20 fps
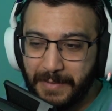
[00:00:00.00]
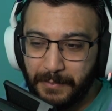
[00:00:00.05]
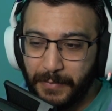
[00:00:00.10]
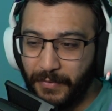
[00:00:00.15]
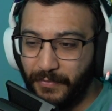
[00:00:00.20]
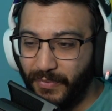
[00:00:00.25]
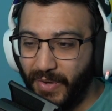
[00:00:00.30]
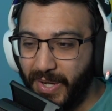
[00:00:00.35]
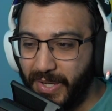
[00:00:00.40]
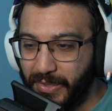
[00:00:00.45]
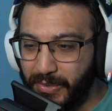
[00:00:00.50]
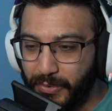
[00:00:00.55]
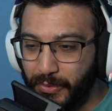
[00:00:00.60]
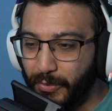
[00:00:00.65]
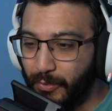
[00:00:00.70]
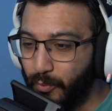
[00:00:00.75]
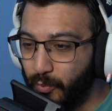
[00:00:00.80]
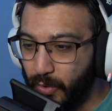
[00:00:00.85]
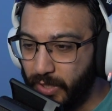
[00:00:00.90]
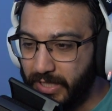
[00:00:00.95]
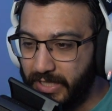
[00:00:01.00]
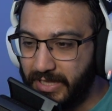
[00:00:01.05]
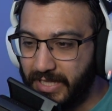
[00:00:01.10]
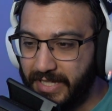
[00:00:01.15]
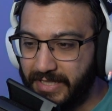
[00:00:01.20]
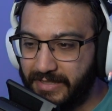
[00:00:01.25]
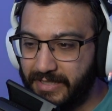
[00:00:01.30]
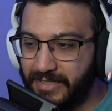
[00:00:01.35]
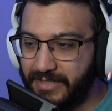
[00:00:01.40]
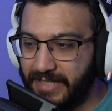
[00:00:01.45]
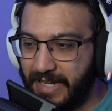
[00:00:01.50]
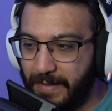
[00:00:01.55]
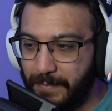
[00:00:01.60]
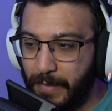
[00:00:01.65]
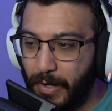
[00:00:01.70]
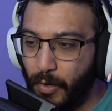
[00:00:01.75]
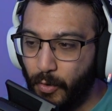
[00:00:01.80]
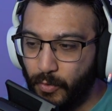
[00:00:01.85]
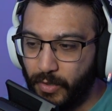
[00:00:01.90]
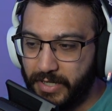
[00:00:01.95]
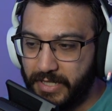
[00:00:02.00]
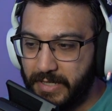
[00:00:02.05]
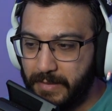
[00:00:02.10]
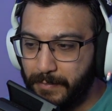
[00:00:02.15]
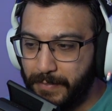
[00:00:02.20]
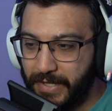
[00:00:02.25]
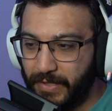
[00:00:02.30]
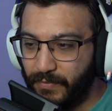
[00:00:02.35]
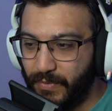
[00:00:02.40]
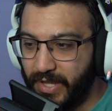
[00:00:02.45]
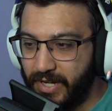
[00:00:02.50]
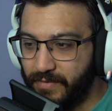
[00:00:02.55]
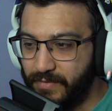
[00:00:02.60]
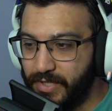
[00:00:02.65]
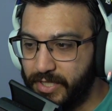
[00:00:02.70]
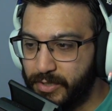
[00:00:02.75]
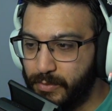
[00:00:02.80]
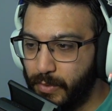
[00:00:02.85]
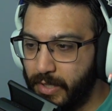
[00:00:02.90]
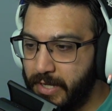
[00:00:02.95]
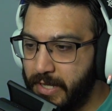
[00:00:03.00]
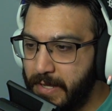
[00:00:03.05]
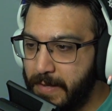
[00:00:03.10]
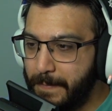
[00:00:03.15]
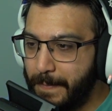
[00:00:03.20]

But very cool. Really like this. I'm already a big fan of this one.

──────────

What you will do: Although the records above contain pictures, the copy must not; set down exactly the lines from the one with "[00:00:00.20]" up to and including the one with "[00:00:02.40]".

Result of this exercise:
[00:00:00.20]
[00:00:00.25]
[00:00:00.30]
[00:00:00.35]
[00:00:00.40]
[00:00:00.45]
[00:00:00.50]
[00:00:00.55]
[00:00:00.60]
[00:00:00.65]
[00:00:00.70]
[00:00:00.75]
[00:00:00.80]
[00:00:00.85]
[00:00:00.90]
[00:00:00.95]
[00:00:01.00]
[00:00:01.05]
[00:00:01.10]
[00:00:01.15]
[00:00:01.20]
[00:00:01.25]
[00:00:01.30]
[00:00:01.35]
[00:00:01.40]
[00:00:01.45]
[00:00:01.50]
[00:00:01.55]
[00:00:01.60]
[00:00:01.65]
[00:00:01.70]
[00:00:01.75]
[00:00:01.80]
[00:00:01.85]
[00:00:01.90]
[00:00:01.95]
[00:00:02.00]
[00:00:02.05]
[00:00:02.10]
[00:00:02.15]
[00:00:02.20]
[00:00:02.25]
[00:00:02.30]
[00:00:02.35]
[00:00:02.40]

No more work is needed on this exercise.